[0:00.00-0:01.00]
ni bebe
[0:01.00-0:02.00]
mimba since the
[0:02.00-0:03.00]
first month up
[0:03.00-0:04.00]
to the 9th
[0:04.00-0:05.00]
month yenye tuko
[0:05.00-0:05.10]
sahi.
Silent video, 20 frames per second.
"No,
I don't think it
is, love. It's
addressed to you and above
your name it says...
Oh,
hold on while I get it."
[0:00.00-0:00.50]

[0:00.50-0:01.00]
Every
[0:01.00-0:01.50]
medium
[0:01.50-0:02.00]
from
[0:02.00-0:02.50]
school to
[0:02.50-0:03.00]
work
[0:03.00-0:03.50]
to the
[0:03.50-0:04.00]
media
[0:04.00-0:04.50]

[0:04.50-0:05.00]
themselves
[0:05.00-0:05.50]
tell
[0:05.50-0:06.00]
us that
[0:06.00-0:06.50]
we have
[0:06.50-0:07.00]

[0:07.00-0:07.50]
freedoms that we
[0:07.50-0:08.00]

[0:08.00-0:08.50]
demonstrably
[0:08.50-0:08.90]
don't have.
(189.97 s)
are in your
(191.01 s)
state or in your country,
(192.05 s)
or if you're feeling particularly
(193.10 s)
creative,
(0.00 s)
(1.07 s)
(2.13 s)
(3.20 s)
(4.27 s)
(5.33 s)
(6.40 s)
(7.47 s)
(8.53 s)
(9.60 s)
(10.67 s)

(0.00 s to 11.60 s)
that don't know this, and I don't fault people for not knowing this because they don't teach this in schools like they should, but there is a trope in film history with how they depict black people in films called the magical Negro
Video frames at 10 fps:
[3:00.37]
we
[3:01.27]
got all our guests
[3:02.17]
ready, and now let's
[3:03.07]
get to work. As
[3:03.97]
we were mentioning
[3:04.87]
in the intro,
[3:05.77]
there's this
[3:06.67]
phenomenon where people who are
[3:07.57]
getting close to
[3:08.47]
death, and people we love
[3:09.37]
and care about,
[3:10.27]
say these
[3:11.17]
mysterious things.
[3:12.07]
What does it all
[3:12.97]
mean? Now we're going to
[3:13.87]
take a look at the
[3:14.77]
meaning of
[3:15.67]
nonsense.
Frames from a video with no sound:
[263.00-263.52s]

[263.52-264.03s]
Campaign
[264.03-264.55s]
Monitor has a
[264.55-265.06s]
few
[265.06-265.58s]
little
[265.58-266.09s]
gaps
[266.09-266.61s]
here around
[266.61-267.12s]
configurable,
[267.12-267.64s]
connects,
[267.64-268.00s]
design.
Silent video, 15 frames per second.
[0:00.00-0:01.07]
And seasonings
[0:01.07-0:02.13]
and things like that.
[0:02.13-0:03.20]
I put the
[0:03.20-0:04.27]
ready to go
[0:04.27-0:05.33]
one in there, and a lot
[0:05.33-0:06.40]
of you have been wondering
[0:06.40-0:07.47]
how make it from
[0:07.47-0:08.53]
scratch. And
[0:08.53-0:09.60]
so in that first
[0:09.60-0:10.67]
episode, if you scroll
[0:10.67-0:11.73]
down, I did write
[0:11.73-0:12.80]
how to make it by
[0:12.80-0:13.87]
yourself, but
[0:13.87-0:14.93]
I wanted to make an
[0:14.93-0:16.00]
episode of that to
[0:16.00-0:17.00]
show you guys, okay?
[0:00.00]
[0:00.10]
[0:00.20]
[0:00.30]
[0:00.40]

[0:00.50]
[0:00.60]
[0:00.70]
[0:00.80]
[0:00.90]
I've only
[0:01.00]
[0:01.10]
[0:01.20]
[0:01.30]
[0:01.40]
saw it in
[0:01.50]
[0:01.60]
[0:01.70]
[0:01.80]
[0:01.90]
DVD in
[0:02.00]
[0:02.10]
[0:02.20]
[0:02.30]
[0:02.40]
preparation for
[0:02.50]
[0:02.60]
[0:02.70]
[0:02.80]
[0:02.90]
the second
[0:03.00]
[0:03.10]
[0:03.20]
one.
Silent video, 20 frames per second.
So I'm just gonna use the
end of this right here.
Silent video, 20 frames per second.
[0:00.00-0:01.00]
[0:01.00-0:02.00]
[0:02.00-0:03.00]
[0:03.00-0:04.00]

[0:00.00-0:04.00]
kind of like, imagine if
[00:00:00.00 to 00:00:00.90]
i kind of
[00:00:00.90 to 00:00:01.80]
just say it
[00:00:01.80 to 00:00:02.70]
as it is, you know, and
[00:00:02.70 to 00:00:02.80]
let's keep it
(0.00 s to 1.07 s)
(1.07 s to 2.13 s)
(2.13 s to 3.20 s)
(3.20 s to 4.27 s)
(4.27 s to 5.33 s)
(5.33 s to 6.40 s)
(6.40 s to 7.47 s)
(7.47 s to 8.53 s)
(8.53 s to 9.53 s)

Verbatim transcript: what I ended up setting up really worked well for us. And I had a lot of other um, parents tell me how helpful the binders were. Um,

Activity.
Your reply should match the data above exactly, line for line.

Result for this exercise.
[0:00.00-0:01.00]
ni bebe
[0:01.00-0:02.00]
mimba since the
[0:02.00-0:03.00]
first month up
[0:03.00-0:04.00]
to the 9th
[0:04.00-0:05.00]
month yenye tuko
[0:05.00-0:05.10]
sahi.
Silent video, 20 frames per second.
"No,
I don't think it
is, love. It's
addressed to you and above
your name it says...
Oh,
hold on while I get it."
[0:00.00-0:00.50]

[0:00.50-0:01.00]
Every
[0:01.00-0:01.50]
medium
[0:01.50-0:02.00]
from
[0:02.00-0:02.50]
school to
[0:02.50-0:03.00]
work
[0:03.00-0:03.50]
to the
[0:03.50-0:04.00]
media
[0:04.00-0:04.50]

[0:04.50-0:05.00]
themselves
[0:05.00-0:05.50]
tell
[0:05.50-0:06.00]
us that
[0:06.00-0:06.50]
we have
[0:06.50-0:07.00]

[0:07.00-0:07.50]
freedoms that we
[0:07.50-0:08.00]

[0:08.00-0:08.50]
demonstrably
[0:08.50-0:08.90]
don't have.
(189.97 s)
are in your
(191.01 s)
state or in your country,
(192.05 s)
or if you're feeling particularly
(193.10 s)
creative,
(0.00 s)
(1.07 s)
(2.13 s)
(3.20 s)
(4.27 s)
(5.33 s)
(6.40 s)
(7.47 s)
(8.53 s)
(9.60 s)
(10.67 s)

(0.00 s to 11.60 s)
that don't know this, and I don't fault people for not knowing this because they don't teach this in schools like they should, but there is a trope in film history with how they depict black people in films called the magical Negro
Video frames at 10 fps:
[3:00.37]
we
[3:01.27]
got all our guests
[3:02.17]
ready, and now let's
[3:03.07]
get to work. As
[3:03.97]
we were mentioning
[3:04.87]
in the intro,
[3:05.77]
there's this
[3:06.67]
phenomenon where people who are
[3:07.57]
getting close to
[3:08.47]
death, and people we love
[3:09.37]
and care about,
[3:10.27]
say these
[3:11.17]
mysterious things.
[3:12.07]
What does it all
[3:12.97]
mean? Now we're going to
[3:13.87]
take a look at the
[3:14.77]
meaning of
[3:15.67]
nonsense.
Frames from a video with no sound:
[263.00-263.52s]

[263.52-264.03s]
Campaign
[264.03-264.55s]
Monitor has a
[264.55-265.06s]
few
[265.06-265.58s]
little
[265.58-266.09s]
gaps
[266.09-266.61s]
here around
[266.61-267.12s]
configurable,
[267.12-267.64s]
connects,
[267.64-268.00s]
design.
Silent video, 15 frames per second.
[0:00.00-0:01.07]
And seasonings
[0:01.07-0:02.13]
and things like that.
[0:02.13-0:03.20]
I put the
[0:03.20-0:04.27]
ready to go
[0:04.27-0:05.33]
one in there, and a lot
[0:05.33-0:06.40]
of you have been wondering
[0:06.40-0:07.47]
how make it from
[0:07.47-0:08.53]
scratch. And
[0:08.53-0:09.60]
so in that first
[0:09.60-0:10.67]
episode, if you scroll
[0:10.67-0:11.73]
down, I did write
[0:11.73-0:12.80]
how to make it by
[0:12.80-0:13.87]
yourself, but
[0:13.87-0:14.93]
I wanted to make an
[0:14.93-0:16.00]
episode of that to
[0:16.00-0:17.00]
show you guys, okay?
[0:00.00]
[0:00.10]
[0:00.20]
[0:00.30]
[0:00.40]

[0:00.50]
[0:00.60]
[0:00.70]
[0:00.80]
[0:00.90]
I've only
[0:01.00]
[0:01.10]
[0:01.20]
[0:01.30]
[0:01.40]
saw it in
[0:01.50]
[0:01.60]
[0:01.70]
[0:01.80]
[0:01.90]
DVD in
[0:02.00]
[0:02.10]
[0:02.20]
[0:02.30]
[0:02.40]
preparation for
[0:02.50]
[0:02.60]
[0:02.70]
[0:02.80]
[0:02.90]
the second
[0:03.00]
[0:03.10]
[0:03.20]
one.
Silent video, 20 frames per second.
So I'm just gonna use the
end of this right here.
Silent video, 20 frames per second.
[0:00.00-0:01.00]
[0:01.00-0:02.00]
[0:02.00-0:03.00]
[0:03.00-0:04.00]

[0:00.00-0:04.00]
kind of like, imagine if
[00:00:00.00 to 00:00:00.90]
i kind of
[00:00:00.90 to 00:00:01.80]
just say it
[00:00:01.80 to 00:00:02.70]
as it is, you know, and
[00:00:02.70 to 00:00:02.80]
let's keep it
(0.00 s to 1.07 s)
(1.07 s to 2.13 s)
(2.13 s to 3.20 s)
(3.20 s to 4.27 s)
(4.27 s to 5.33 s)
(5.33 s to 6.40 s)
(6.40 s to 7.47 s)
(7.47 s to 8.53 s)
(8.53 s to 9.53 s)

Verbatim transcript: what I ended up setting up really worked well for us. And I had a lot of other um, parents tell me how helpful the binders were. Um,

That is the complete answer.